Sansür; sinema ve tiyatro oyunlarının, gazete, kitap, dergi gibi yayınların ve bu yayınlarda yer alacak haberlerin hükümetçe önceden denetlenmesi, bunların oynanmasının, gösterilmesinin, yayımlanmasının izne bağlı olması demek. Hükümetçe görevlendirilmiş görevliler eliyle uygulanıyor. Buna dolaysız ya da doğrudan sansür diyebiliriz. Dolaysız sansür, demokrasinin olmadığı, genellikle diktatörlük rejiminin olduğu ya da rejimin diktaya doğru evrilmeye başladığı yerlerde ve/veya dönemlerde ortaya çıkar. Demokrasinin hakkıyla uygulandığı, en azından yalnız seçim yapmak olarak algılanmadığı, kamuoyunun demokrasiye sahip çıktığı yerlerde uygulanması kolay değildir.

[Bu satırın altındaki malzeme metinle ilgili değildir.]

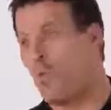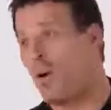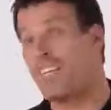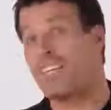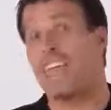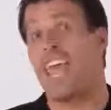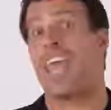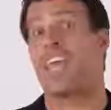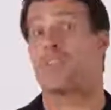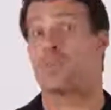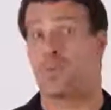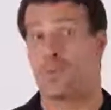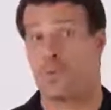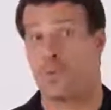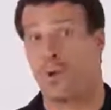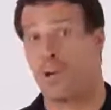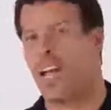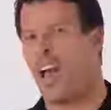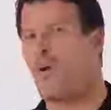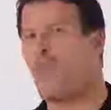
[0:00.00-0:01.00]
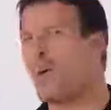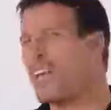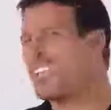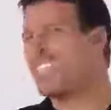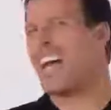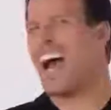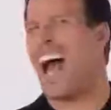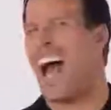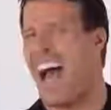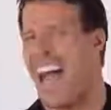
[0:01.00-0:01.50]
What days would you work out? What
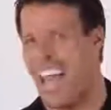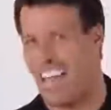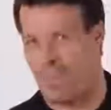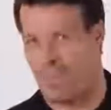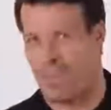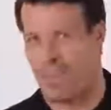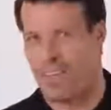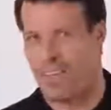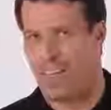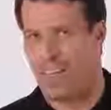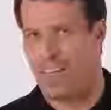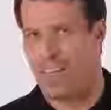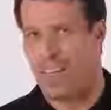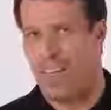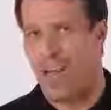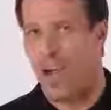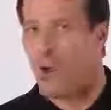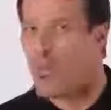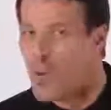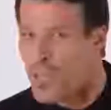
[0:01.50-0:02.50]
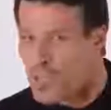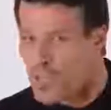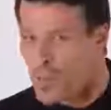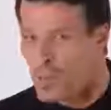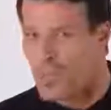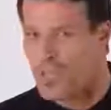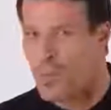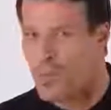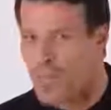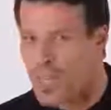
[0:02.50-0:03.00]
time? A
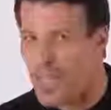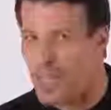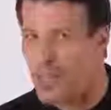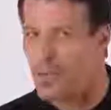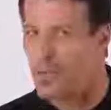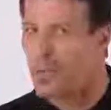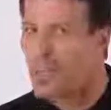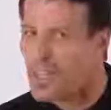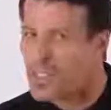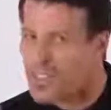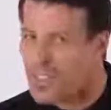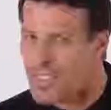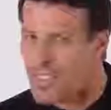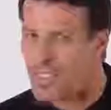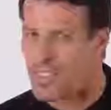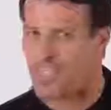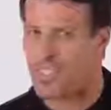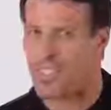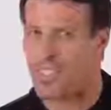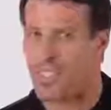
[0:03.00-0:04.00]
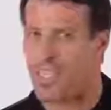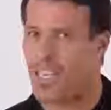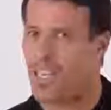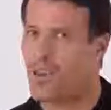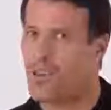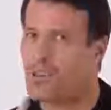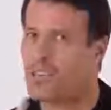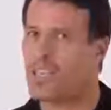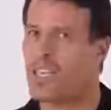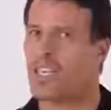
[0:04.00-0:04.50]
ritual is something you do consistently,
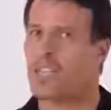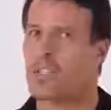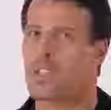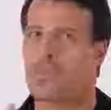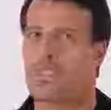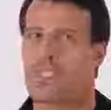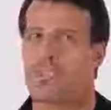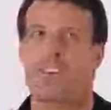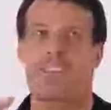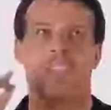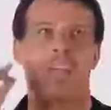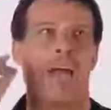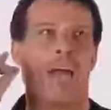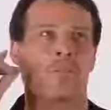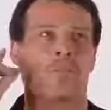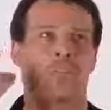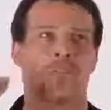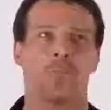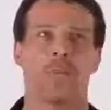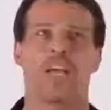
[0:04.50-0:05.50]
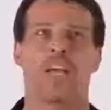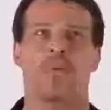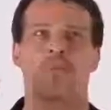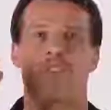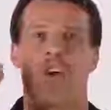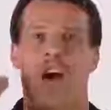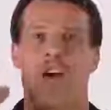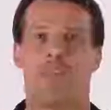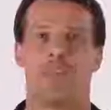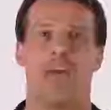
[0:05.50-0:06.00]
usually at a specific time, so it
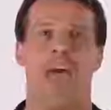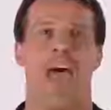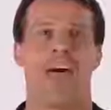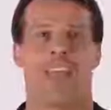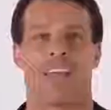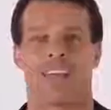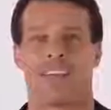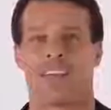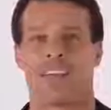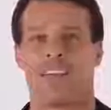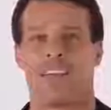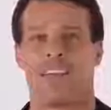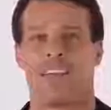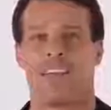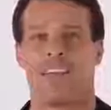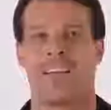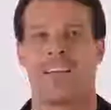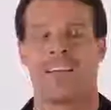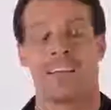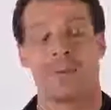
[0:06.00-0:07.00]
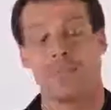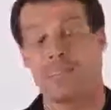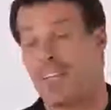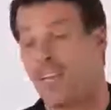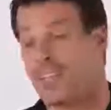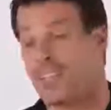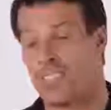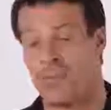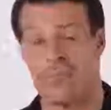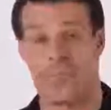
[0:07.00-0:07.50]
becomes automatic. Let me
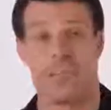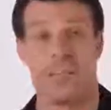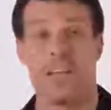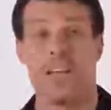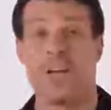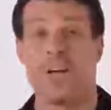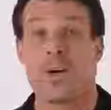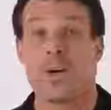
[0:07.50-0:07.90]
tell you something.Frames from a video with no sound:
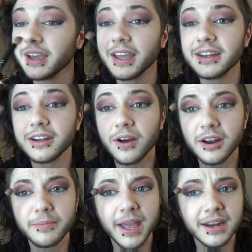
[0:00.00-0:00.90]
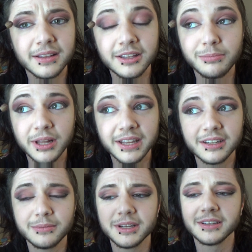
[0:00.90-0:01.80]
and it automatically
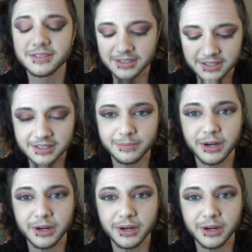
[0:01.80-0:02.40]
blended because this isn't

Bir de dolaylı sansür ya da oto sansür var. Otosansür, açık bir baskı olmadan, herhangi bir makamın ya da yetkili kurumun engellemesi olmadığı halde, kişinin kendi çalışmalarını sansürlemesi olarak tanımlanabilir. Bu da demokrasinin var gibi göründüğü ama büyük eksikliklerinin olduğu yerlerde ve dönemlerde ortaya çıkar. Baskıcı bir hal almış olan ve sürekli bir şeyleri bahane ederek insanları gözaltına aldıran ya da tutuklatan bir yönetim egemense, insanlar düşüncelerini ifade etmekten çekinir ve bir anlamda kendilerine otosansür uygulamaya yönelirler. Böyle bir ortamda otosansür iki farklı şekilde ortaya çıkar: İlk olarak insanlar görüşlerini, eleştirilerini açıkladıkları zaman gözaltına alınacaklarını ya da hapse atılacaklarını düşünerek korku nedeniyle kendilerine otosansür uygular ve düşüncelerini ya hiç açıklamamaya yönelirler ya da bildiklerini, gördüklerini, tanık olduklarını çok daha yumuşak ifadelerle açıklamaya çalışırlar. Bu tür otosansür daha çok kendini korumayı hedefler. İkinci tür otosansür, çalıştığı yeri korumaya dönük olarak ortaya çıkar. Bir gazete veya sosyal medya sitesi yazarı, bir sanatçı, bir televizyon yorumcusu vb. düşüncelerini ifade etmesi sonucunda çalıştığı yere ve onun yönetimine zarar gelebileceğini düşünürse otosansür uygulama yoluna gidebilir.
Sansür, düşünce ve ifade özgürlüğüne vurulmuş bir darbedir. Bir toplumun ileri gidebilmesi özgür düşünce sahibi insanları yetiştirmesine ve bu insanların düşüncelerini özgürce açıklamasına bağlıdır. Düşünceleri baskılanmış bir toplum hiçbir alanda ileri gidemez.
Günümüzde sansür uygulamaları hükümetlerle sınırlı kalmıyor. Çeşitli kurumların yöneticileri çalışanları düşüncelerini açıklamak konusunda baskı altına alabiliyor. Bu tür baskılar da ikiye ayrılıyor: Yöneticilerin, siyasal iktidarın isteği doğrultusunda ya da böyle bir istek olmasa da olabileceği endişesiyle sansür uygulaması. Her ikisi de ifade özgürlüğünü engellemesi açısından siyasal iktidarın doğrudan sansür uygulamasından farksız görünüyor. Hatta otosansürün, dolaysız sansürden çok daha kötü olduğunu söylersek yanlış olmaz: Görünürde bir yasaklama olmadığından düşüncesini ifade edemeyen vicdan azabı çeker.
Bizde son dönemlerde bu tür sansür uygulamaları ya da olmayan düzenlemelere uymayan kişiler arasından tutuklananlar genellikle Silivri Cezaevine gönderildiği için eleştiri yapanlara yönelik bir espri ifadesi türedi: “Silivri soğuktur.” “Böyle eleştiri yapmaya devam edersen tutuklanırsın” demenin farklı biçimde ifade edilmesi. Bu ifade, ardında, söyleyenin kendi korkusunu ama aynı zamanda kıskançlığını konuşana yansıtan düşünceleri saklıyor.
George Bernard Shaw “ilerlemenin ilk koşulu sansürden kurtulmaktır” der. Aslına bakarsanız sansürden kurtulmak yetmiyor, şakaymış gibi dile getirilen tehditlere gülüp geçecek kadar yürekli olmak da gerekiyor. Bu konuyu en net anlatan söz Jean Paul Sartre’a aittir: “Cehennem başkalarıdır.”